When : Tuesday, June 21, 2016 - 14:30
Speaker : Michael I. Jordan
Affiliation : Pehong Chen Distinguished Professor, University of California, Berkeley, CA, USA
Where : Aula Magna "A. Lepschy"
Short Bio :
Michael I. Jordan is the Pehong Chen Distinguished Professor in the Department of Electrical Engineering and Computer Science and the Department of Statistics at the University of California, Berkeley. He received his Masters in Mathematics from Arizona State University, and earned his PhD in Cognitive Science in 1985 from the University of California, San Diego. He was a professor at MIT from 1988 to 1998. His research interests bridge the computational, statistical, cognitive and biological sciences, and have focused in recent years on Bayesian nonparametric analysis, probabilistic graphical models, spectral methods, kernel machines and applications to problems in distributed computing systems, natural language processing, signal processing and statistical genetics.
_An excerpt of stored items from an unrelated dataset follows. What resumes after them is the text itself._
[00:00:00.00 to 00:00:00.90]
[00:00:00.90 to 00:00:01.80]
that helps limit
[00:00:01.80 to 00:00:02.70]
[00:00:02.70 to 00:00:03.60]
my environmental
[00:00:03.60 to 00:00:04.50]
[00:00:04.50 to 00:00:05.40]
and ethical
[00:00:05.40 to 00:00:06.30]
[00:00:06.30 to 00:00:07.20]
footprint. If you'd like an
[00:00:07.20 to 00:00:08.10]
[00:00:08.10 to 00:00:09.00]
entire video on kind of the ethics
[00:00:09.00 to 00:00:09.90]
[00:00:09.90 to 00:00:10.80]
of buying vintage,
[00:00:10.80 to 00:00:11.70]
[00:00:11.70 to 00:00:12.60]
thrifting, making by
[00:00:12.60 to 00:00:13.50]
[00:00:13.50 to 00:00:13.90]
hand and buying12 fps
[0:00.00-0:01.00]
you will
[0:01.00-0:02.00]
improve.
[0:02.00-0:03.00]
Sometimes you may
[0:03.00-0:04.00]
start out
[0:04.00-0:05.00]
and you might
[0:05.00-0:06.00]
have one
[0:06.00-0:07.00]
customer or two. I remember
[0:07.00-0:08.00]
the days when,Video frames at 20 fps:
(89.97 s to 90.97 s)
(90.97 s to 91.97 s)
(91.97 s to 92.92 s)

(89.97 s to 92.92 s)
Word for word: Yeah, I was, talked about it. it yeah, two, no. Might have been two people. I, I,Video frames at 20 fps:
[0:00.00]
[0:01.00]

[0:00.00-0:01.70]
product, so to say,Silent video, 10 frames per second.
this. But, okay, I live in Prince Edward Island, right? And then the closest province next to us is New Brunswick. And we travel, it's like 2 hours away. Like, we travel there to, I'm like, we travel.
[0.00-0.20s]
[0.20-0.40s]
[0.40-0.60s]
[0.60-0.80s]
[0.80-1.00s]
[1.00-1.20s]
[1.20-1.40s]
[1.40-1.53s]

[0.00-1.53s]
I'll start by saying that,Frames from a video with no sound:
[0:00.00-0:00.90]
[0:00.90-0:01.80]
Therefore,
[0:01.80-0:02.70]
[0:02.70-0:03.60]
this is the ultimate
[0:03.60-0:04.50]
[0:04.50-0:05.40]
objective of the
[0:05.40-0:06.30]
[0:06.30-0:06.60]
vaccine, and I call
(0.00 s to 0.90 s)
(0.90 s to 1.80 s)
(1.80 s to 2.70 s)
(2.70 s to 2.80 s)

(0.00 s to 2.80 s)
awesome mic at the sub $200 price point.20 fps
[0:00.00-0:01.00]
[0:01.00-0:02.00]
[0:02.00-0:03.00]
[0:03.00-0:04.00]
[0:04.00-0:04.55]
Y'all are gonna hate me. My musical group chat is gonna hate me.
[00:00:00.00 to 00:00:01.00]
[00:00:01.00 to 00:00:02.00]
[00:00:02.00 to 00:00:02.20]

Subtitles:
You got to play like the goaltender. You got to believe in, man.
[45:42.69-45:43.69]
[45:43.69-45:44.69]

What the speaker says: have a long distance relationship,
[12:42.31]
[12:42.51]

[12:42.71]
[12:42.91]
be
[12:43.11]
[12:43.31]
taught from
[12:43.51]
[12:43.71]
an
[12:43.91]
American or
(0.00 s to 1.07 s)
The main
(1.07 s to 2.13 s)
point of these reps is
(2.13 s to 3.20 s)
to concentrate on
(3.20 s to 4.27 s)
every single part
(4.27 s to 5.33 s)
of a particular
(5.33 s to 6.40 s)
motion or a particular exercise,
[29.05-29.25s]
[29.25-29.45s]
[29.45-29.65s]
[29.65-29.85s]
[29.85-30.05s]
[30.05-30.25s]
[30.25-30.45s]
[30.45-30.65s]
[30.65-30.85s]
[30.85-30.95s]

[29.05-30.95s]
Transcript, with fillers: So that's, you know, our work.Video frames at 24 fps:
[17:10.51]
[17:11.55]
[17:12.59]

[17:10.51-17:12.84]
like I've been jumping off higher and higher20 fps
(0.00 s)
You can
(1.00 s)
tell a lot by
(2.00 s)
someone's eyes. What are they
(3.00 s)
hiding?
Prof. Jordan is a member of the National Academy of Sciences, a member of the National Academy of Engineering and a member of the American Academy of Arts and Sciences. He is a Fellow of the American Association for the Advancement of Science. He has been named a Neyman Lecturer and a Medallion Lecturer by the Institute of Mathematical Statistics. He received the David E. Rumelhart Prize in 2015 and the ACM/AAAI Allen Newell Award in 2009. He is a Fellow of the AAAI, ACM, ASA, CSS, IEEE, IMS, ISBA and SIAM.
Abstract :
The rapid growth in the size and scope of datasets in science and technology has created a need for novel foundational perspectives on data analysis that blend the inferential and computational sciences. That classical perspectives from these fields are not adequate to address emerging problems in "Big Data" is apparent from their sharply divergent nature at an elementary level---in computer science, the growth of the number of data points is a source of "complexity" t be tamed via algorithms or hardware, whereas in statistics, the growth of the number of data points is a source of "simplicity" in that inferences are generally stronger and asymptotic results can be invoked. On a formal level, the gap is made evident by the lack of a role for computational concepts such as "runtime" in core statistical theory and the lack of a role for statistical concepts such as "risk" in core computational theory. I present several research vignettes aimed at bridging computation and statistics, including the problem of inference under privacy and communication constraints, and relationships between computational and statistical lower bounds.